Muzır Neşriyat Röntgenci mi?

 

 

 

 

 

 

 

 

 

 

 

 

 

 

 

 

 

 

Muzır Neşriyat Röntgenci mi?

 ’Sen manken misin?’

 ‘Sen de buralara mı düştün?’

 Bu soruların sorulma nedeni ; Funda Uncu, Chuck Palahniuk’un Ölüm Pornosu, Ayrıntı Yayınları –Snuff- adlı kitabı çevirmesi. (Bu konuya tekrar döneceğiz)

 Yayın dünyasını kıskacına alan zihni sinir muzır neşriyat kurulu pervasız kararlarından birini daha alıp “yaptım oldu” diyor. Okuyucular olarak, bu kurulun kelli felli adamlarına pembe kurdele takmanın zamanı geldi.

 Kurulun üyeleri Üsküdar’a Giderken Türküsünde yaşıyor olabilirler, Abdülmecit döneminden kalan bir kurumun başında olabilirler, aldıkları kararlarda mutlaka benim çoluk çocuk bu kitabı okumalımı, okursa ne olur, okumazsa daha iyi olabilir diye kararda veriyor olabilirler. Kurulun üyeleri , şu saniyede dünyada 5o.ooo çift çatır çatır sevişiyor. Evet, ne yaparsınız ki, çocuk doğurup insan olmalarını sağlıyorlar. Sonrasında o çocuklarda ergenlik döneminde kendilerine dokunup dünyanın en büyük keşfine imzalarını atıyorlar. Aslına bakarsanız gençleri siz de biz de tanıyoruz. Kitapla yan yana gelişleri otobüs seferlerinde, –gazi, yaşlı ve hamilelere yer vermezlerse- vapur sefasında, -manzarayı izlemezlerse- metrobüste, -ter atarken- oluyor. Diğer zamanlarını türlü çeşitli hamburgercilerde, yeşilli beyazlı Starfucks’larda inanmazsınız, kışın bile kıçları donarak dışarıda kahve içmeyi, grip olmaya tercih ediyorlar. Siyasetten bok gibi nefret ederler ama “bizde biliriz meydanlara beş on bin kişiyi dökmeyi” sözündeki o, beş on bin kişiden biri mutlaka o gençlerdendir. Fakat onlarda haklısınız sevişmeyi mutlaka gündemlerinin ilk maddesi olarak belirlemişlerdir. Aslına bakarsanız muzır fikirlerimde var.
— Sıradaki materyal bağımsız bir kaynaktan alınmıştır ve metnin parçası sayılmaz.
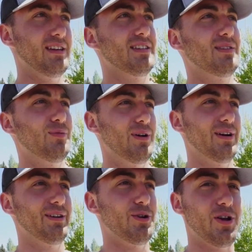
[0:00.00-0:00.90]
this
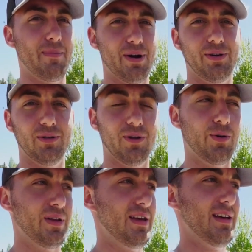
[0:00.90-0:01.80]
where you're not bearing the
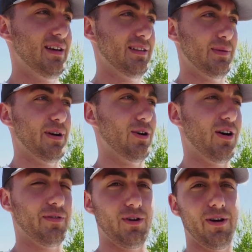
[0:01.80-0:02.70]
load, the better
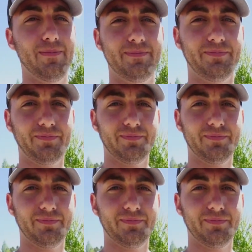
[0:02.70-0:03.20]
off you are.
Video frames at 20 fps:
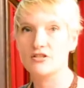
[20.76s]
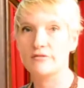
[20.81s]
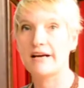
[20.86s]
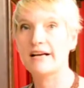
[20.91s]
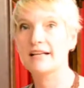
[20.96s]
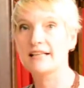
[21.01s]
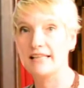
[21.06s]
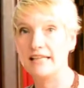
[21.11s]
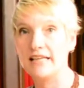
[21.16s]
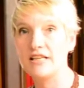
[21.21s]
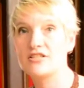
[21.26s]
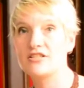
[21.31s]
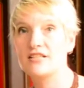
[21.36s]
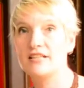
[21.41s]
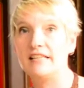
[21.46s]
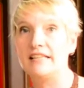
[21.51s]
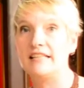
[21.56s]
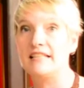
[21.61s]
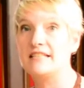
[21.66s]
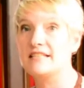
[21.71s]
to our collection
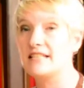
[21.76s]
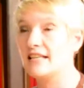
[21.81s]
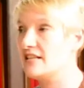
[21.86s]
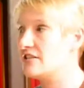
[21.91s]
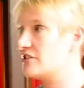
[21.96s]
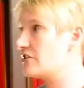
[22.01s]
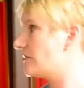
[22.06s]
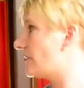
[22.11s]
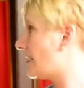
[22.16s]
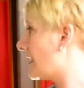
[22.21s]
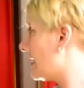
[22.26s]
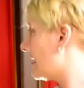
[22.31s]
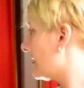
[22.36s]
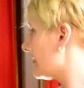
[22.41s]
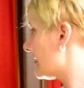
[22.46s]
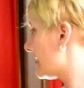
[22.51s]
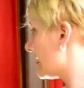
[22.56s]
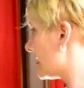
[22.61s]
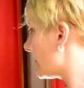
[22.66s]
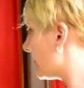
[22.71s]
and indeed to our
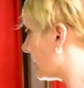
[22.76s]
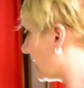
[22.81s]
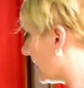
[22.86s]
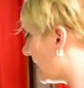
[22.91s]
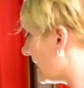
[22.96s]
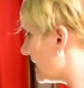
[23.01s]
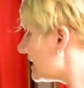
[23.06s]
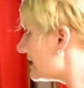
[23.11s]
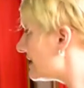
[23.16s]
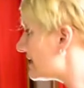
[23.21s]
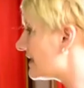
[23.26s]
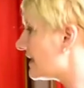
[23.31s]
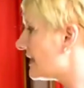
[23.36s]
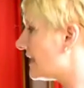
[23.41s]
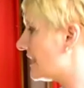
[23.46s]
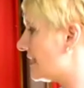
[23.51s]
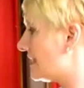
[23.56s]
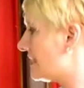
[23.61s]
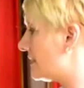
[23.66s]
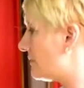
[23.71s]
displays,
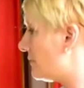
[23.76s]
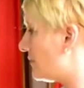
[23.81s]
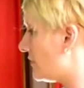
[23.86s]
this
Siz, sağlık bakanlığıyla beraber aslanlar gibi bir proje üretebilirsiniz. Biz kurdelenizi taktıktan sonra bunu kesinlikle yaparsınız ama önce fosforunuzu yükleyelim, libidonuzu, testosteronunuzu düşürelim.

 Muzır Neşriyat Projeleri

 Sağlık bakanlığıyla muzır neşriyat kurulu ortak eylem planı : 

  1. Reşit olmayan gençler reşit olana kadar kısırlaştırılsın.
  2. Reşit olanlar reşit olmayanları ot muamelesi yaparak bahçeye diksin.  
  3. Büyük şef 23 Nisanda küçük çocuğa “artık sen başbakansın ister asarsın, ister kesersin” demişti ya o çocuğa bu sözler altında ezilmediği için cesaret madalyası takılsın.
  4. Dış politikada Amsterdam yüzünden Hollanda yok sayılsın.  
  5. Tekellerde 18 yaşından küçüklere sigara satılmaz yazısının yanında sigara isteyen bazı densizler olabilir onlara da zoraki şap yedirilsin.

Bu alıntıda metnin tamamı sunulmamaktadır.